Além disso, a governação dos sistemas de IA e as auditorias éticas desempenham um papel fundamental para garantir que a tecnologia é utilizada de forma transparente, responsável e alinhada com os valores do setor social.
Exemplos concretos de IA
A transformação está em curso. Plataformas de atendimento social recorrem a chatbots com IA para responder a dúvidas frequentes, captar necessidades imediatas e orientar beneficiários para os serviços adequados. O caso BC Cancer, usado na AESE, ilustra como um chatbot pode oferecer apoio 24 horas por dia a doentes oncológicos, otimizando recursos e ampliando o alcance do serviço.
Em Portugal, algumas instituições sociais já aplicam sistemas preditivos para identificar zonas de maior vulnerabilidade, otimizando campanhas de apoio e direcionamento de recursos. Softwares baseados em IA cruzam bases de dados económicas e demográficas para prever necessidades emergentes e adaptar respostas, reduzindo desperdícios e aumentando a precisão das intervenções.

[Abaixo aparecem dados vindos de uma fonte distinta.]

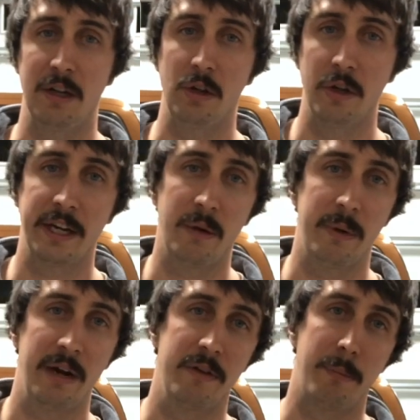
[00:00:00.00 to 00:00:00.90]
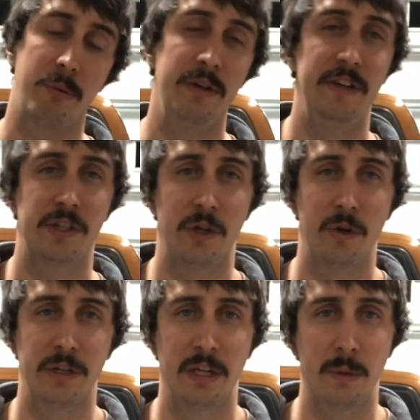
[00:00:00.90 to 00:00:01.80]
a look at whatever the previous owner
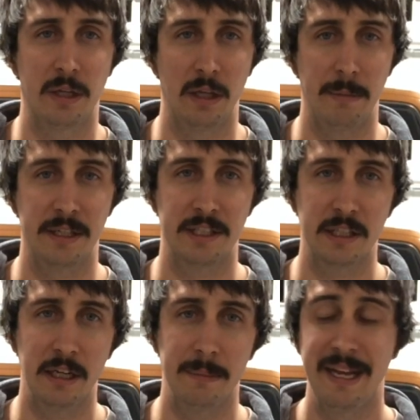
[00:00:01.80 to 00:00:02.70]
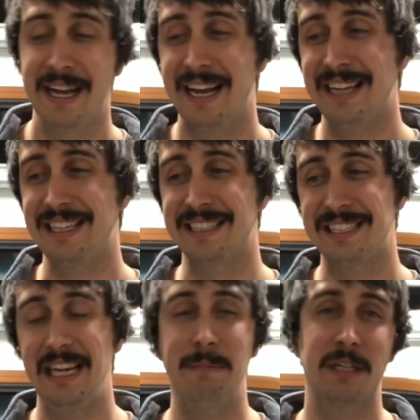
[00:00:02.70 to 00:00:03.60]
did with the limited slip. At that
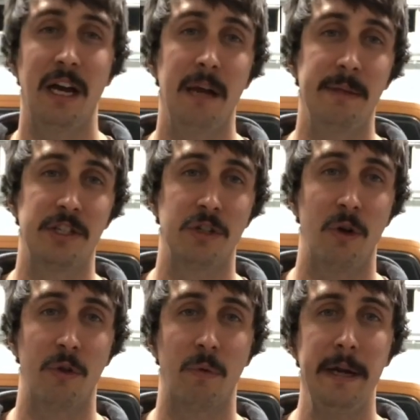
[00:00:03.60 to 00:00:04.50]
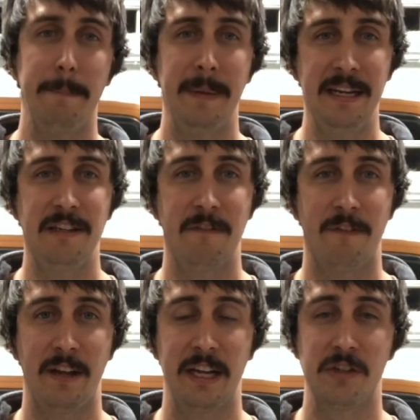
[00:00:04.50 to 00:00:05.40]
same time, install the right pinion
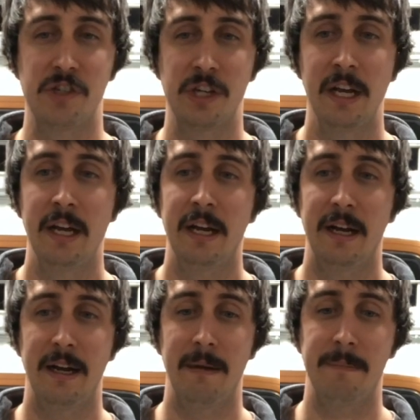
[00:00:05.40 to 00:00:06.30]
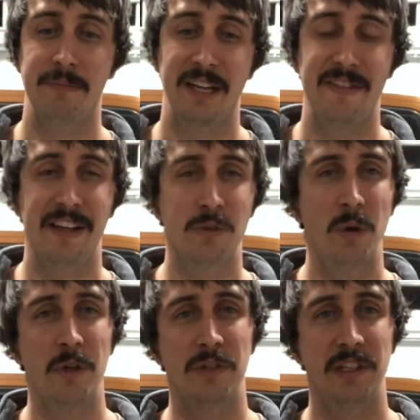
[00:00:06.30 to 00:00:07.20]
flange. And that's one
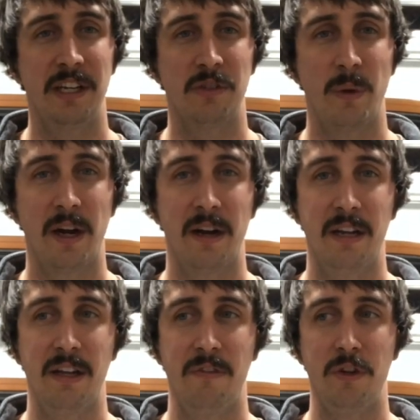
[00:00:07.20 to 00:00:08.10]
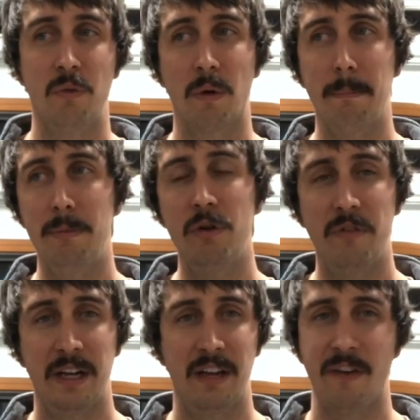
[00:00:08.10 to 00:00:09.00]
of those things where if you remove
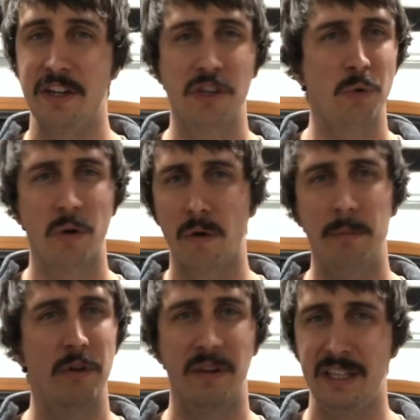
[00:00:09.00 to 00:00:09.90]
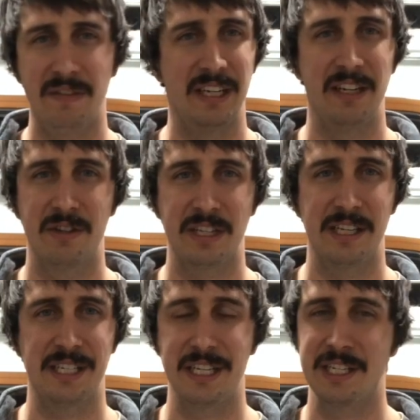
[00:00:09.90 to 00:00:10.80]
it, if I just were to remove it, leave the gears
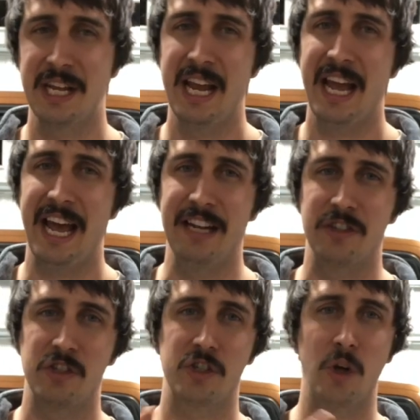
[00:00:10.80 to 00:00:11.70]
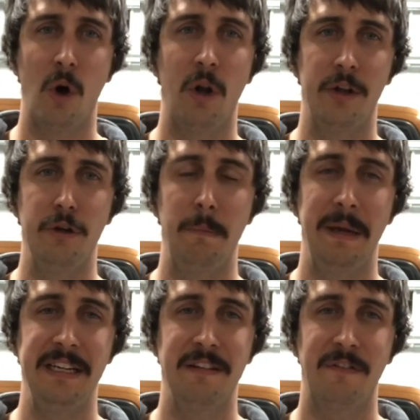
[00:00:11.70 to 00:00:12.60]
as is, and install a new
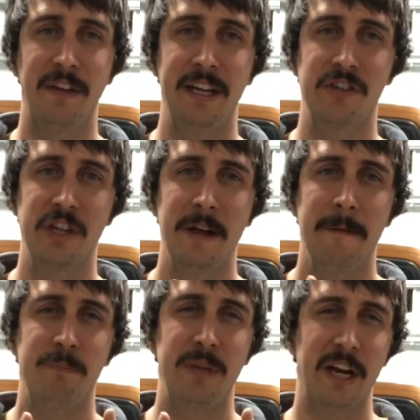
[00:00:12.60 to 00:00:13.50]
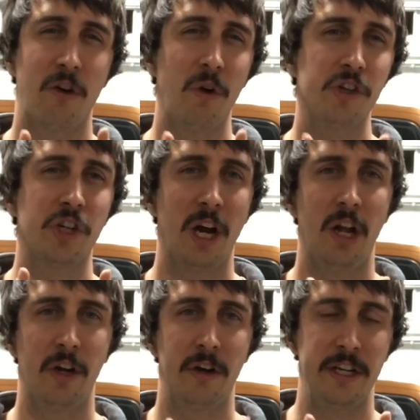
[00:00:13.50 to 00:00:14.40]
pinion flange, that crush
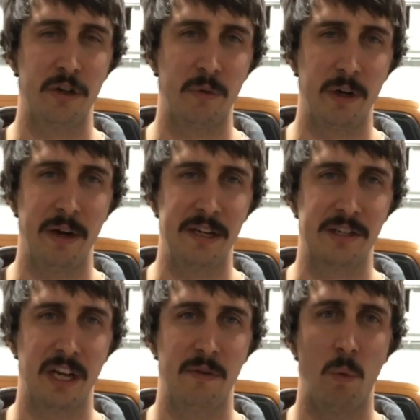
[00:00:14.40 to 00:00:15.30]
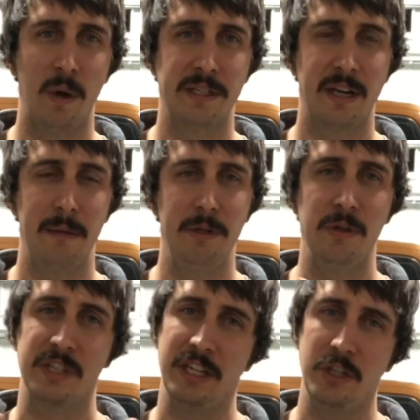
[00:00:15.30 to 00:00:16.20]
collar in your rear end is kind of a one-time
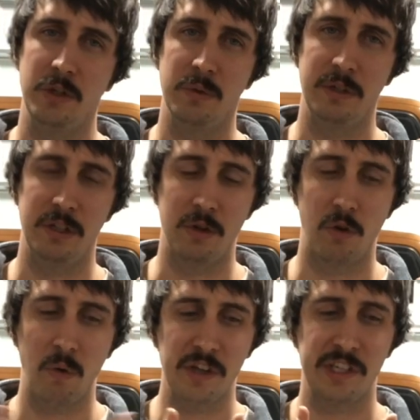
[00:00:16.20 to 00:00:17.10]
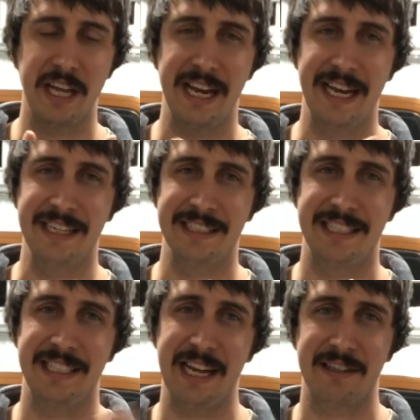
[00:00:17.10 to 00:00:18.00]
use, and you crush that and it
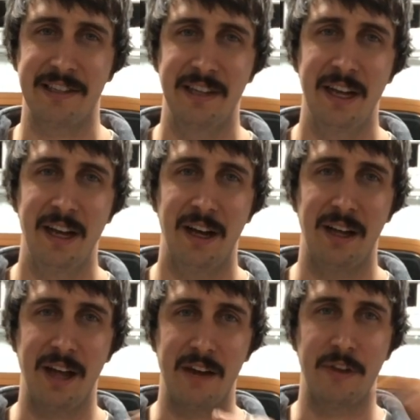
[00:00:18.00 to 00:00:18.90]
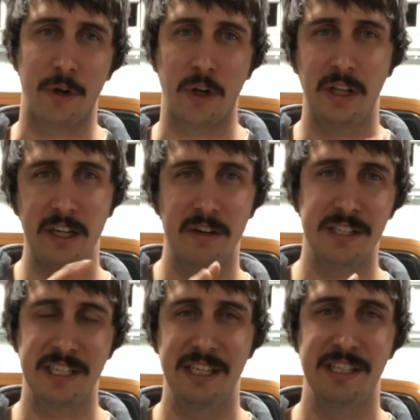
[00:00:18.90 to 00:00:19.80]
sets a lot of other
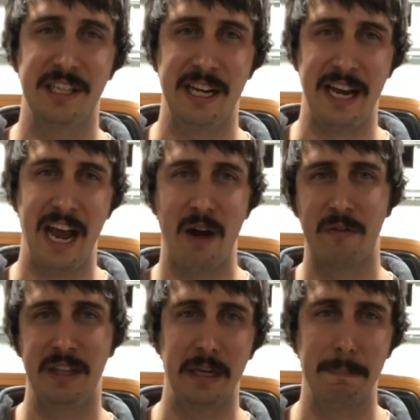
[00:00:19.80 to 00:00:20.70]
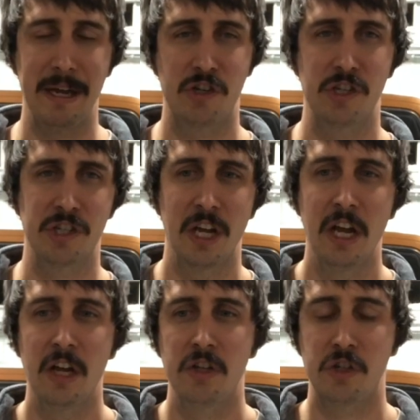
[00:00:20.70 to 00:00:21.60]
clearances and how everything meshes.
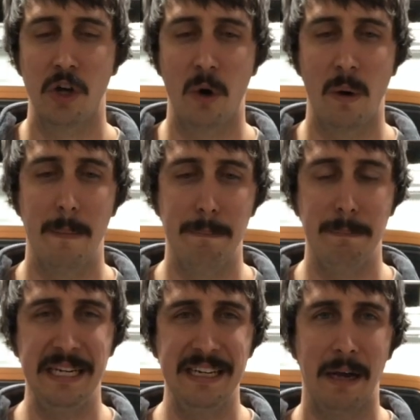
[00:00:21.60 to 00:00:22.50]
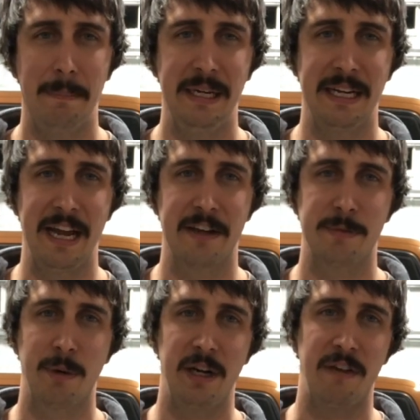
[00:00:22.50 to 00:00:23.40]
So me not being an
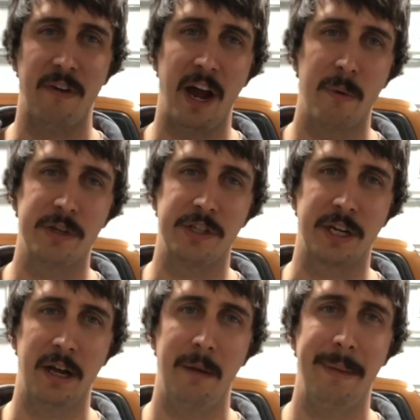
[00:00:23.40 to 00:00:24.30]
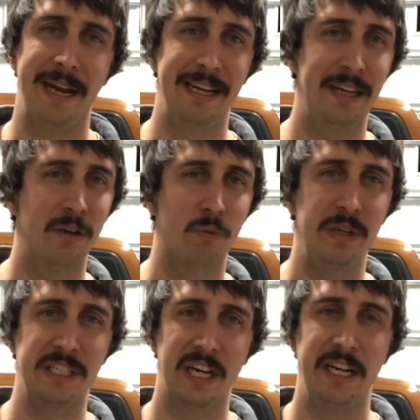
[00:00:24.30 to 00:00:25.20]
expert, if I were just to come back in and
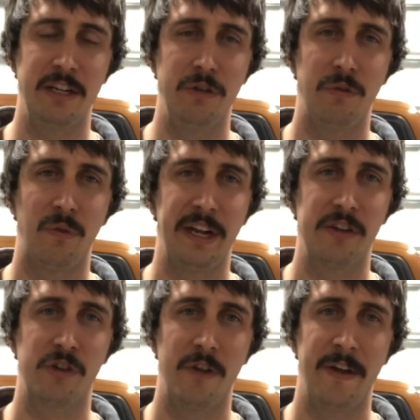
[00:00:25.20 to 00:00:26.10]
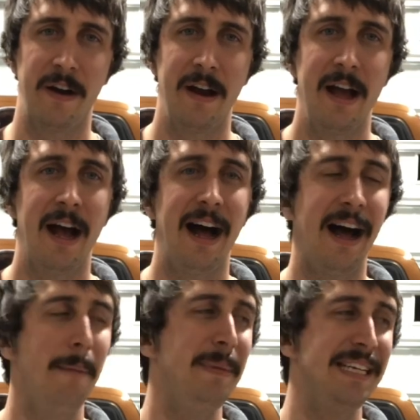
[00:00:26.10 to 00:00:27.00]
retighten a new flange on there,
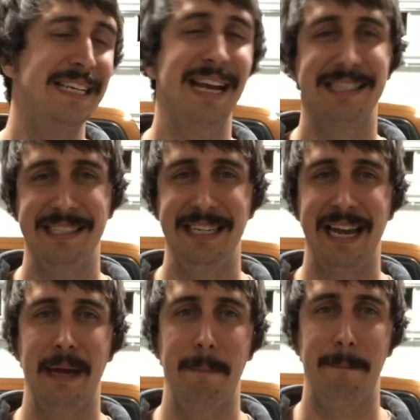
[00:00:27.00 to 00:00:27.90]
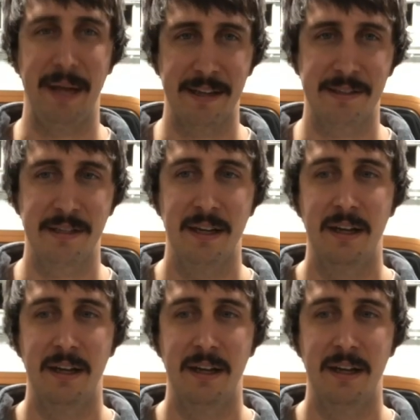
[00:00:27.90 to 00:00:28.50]
I'd be guessing at best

Ferramentas indispensáveis
A adoção de IA no terceiro setor é facilitada por uma variedade de ferramentas acessíveis [3]. Plataformas de automação de marketing maximizam campanhas de sensibilização e angariação de fundos. Ferramentas de análise e visualização de dados permitem monitorizar o impacto das atividades. O processamento de linguagem natural melhora a análise de texto, a elaboração de relatórios automáticos e até a tradução simultânea, facilitando a comunicação em contextos multilíngues.
Um caso prático é a utilização de IA para segmentar doadores com base nos seus interesses e históricos de envolvimento, aumentando a eficiência das campanhas e criando uma relação mais próxima e duradoura com os apoiantes.
O futuro do trabalho social
Olhando para o futuro, vislumbra-se um setor social onde os profissionais dispõem de soluções que amplificam as suas capacidades, permitindo-lhes lidar com situações complexas, tomar decisões mais informadas e manter o contacto humano que caracteriza o trabalho social. A IA, longe de substituir, expande as potencialidades humanas e adapta-se continuamente às necessidades das organizações e das comunidades, tal como referido no livro The Age of AI [4].
Conclusão
A inteligência artificial é uma ferramenta transformadora para o setor social, capaz de otimizar recursos, personalizar intervenções, melhorar o relacionamento com beneficiários e doadores, e amplificar o impacto. Com exemplos práticos e ferramentas acessíveis, aliada a uma reflexão ética constante, a IA pode tornar-se uma aliada estratégica para gerar mudanças sociais significativas.
No equilíbrio entre tecnologia e humanidade reside o verdadeiro valor da IA no terceiro setor: potenciar o trabalho humano para construir uma sociedade mais inclusiva, eficiente e solidária, onde a inovação serve o bem comum.
[1] https://www.avanade.com/pt-br/insights/generative-ai-readiness-report/nonprofit-ai-report
[2] Daugherty, P. & Wilson, H. J. (2018). Human + Machine: Reimagining Work in the Age of AI.
[3]https://doare.org/artigo/inteligencia-artifical-no-terceiro-setor ; https://clickup.com/pt-BR/blog/113704/ferramentas-de-ia-para-organizacoes-sem-fins-lucrativos ;
[4] Henry Kissinger, Eric Schmidt, and Daniel Huttenlocher (2021). The Age of AI: And Our Human Future.